Session A602 - LE/370 - How Does it Work?

March 1-6, 1992

Bob Smith, an IBMer and developer of LE/370, talked about the organization of his product. LE/370 is the new consolidated runtime package intended for use in all IBM's high-level languages. Already LE/370 is supported by new releases of COBOL and C, and more languages are coming. Soon there will be only one runtime library to worry about (an LE/370 equivalent is being integrated into the AS/400 operating system).

LE/370 is split into a common kernel and language specific routines. An advantage to this organization is that each language enjoys some isolation, and the runtime library can be tailored to each supported language. The major disadvantage is that there is considerable duplication of code, and code sharing opportunities for the LE/370 architects are limited.

IBM has stated many times that all future functional extensions to languages will be through new "callable services" rather than to changes in the languages themselves. This will allow systems to be more portable between platforms.

Each LE/370 service provides a 96-bit feedback area as a return code. By inspecting this feedback area, you can determine the specific error that occurred (if any), and the component id of the service you called. This feedback definition is uniform across languages and platforms.

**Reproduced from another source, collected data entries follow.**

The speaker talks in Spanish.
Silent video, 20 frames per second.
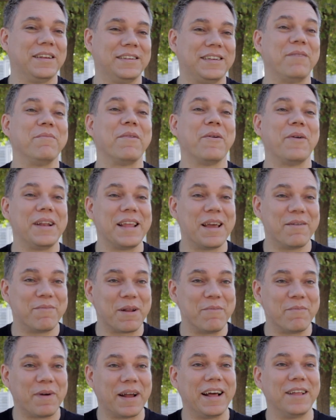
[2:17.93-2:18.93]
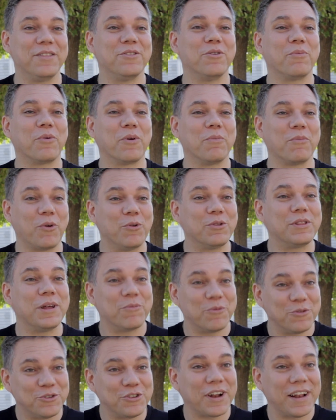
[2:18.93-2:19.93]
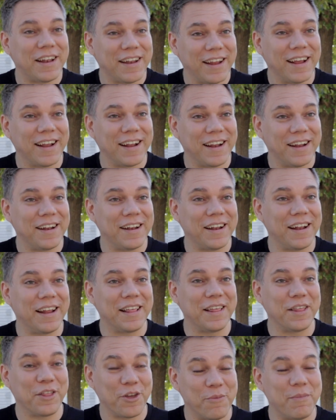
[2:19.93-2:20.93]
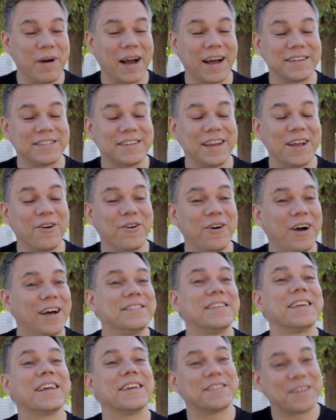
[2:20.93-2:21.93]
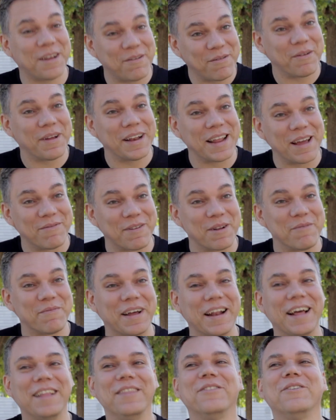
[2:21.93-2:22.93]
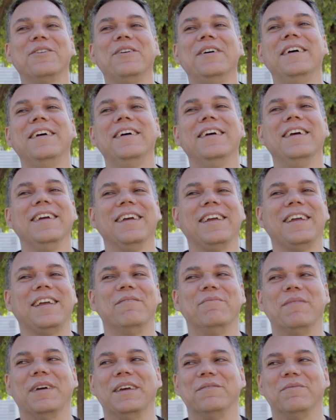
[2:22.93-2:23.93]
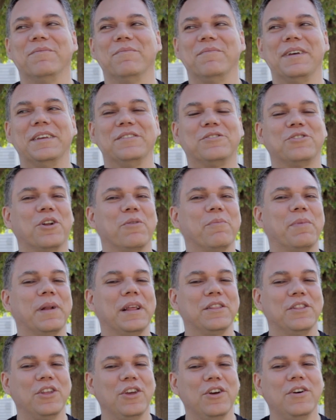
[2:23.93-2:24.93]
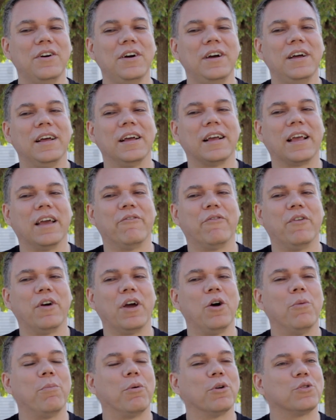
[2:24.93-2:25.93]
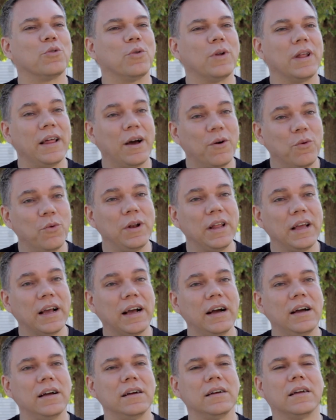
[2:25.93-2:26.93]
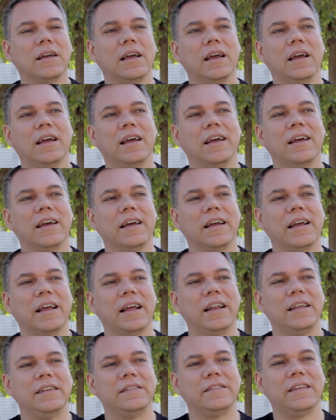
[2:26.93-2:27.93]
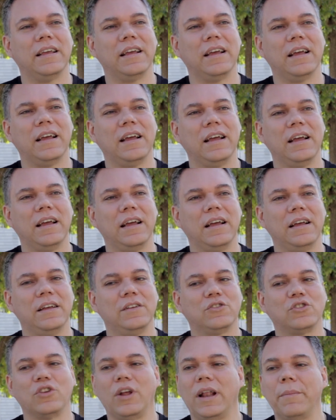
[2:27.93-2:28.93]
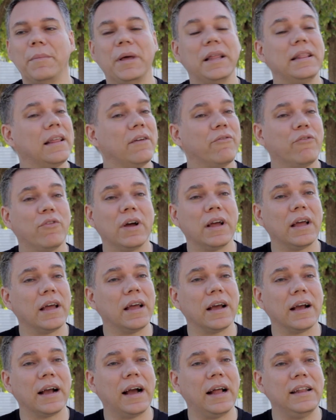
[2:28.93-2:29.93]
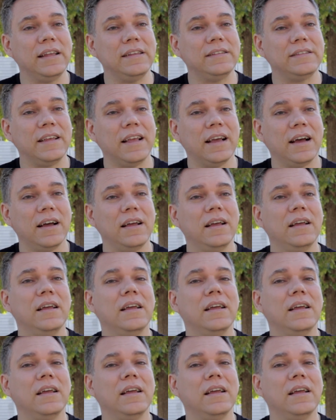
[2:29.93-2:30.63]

ya me venía preparando, porque me gusta mucho el, idioma gallego, así que ya me venía preparando y me, sorprendió que fue oportunidad única, que, que, le hice solamente fue en Galicia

You provide a feedback area each time you call an LE/370 service. If you don't provide a feedback area and an error occurs, then the default action is to call a default condition handler. This condition handler behaves similarly on all SAA platforms, i.e. it resumes execution if the error was of low severity, and it terminates execution with an appropriate nastygram if the error is high severity.

LE/370 implements common dope vectors across all languages. This means, for example, that character strings can be passed between programs written in different languages. This is a nontrivial deal; all the languages represent character strings differently. In PL/I, a character string is a halfword length followed by a variable-length byte string. In COBOL, you can only pass a fixed-length string. In C, you can only pass variable-length strings delimited by a single byte containing X'00'. None of these languages formerly talked to the other very well, but the new compilers in concert with LE/370 make this kind of subroutine design possible.

One problem not solved by LE/370 is the "floating-point dichotomy". There are two floating-point standards in place in the IBM world, the ubiquitous and well-established IEEE floating-point standard, and the S/370 standard. They are not compatible, and LE/370 doesn't address this much.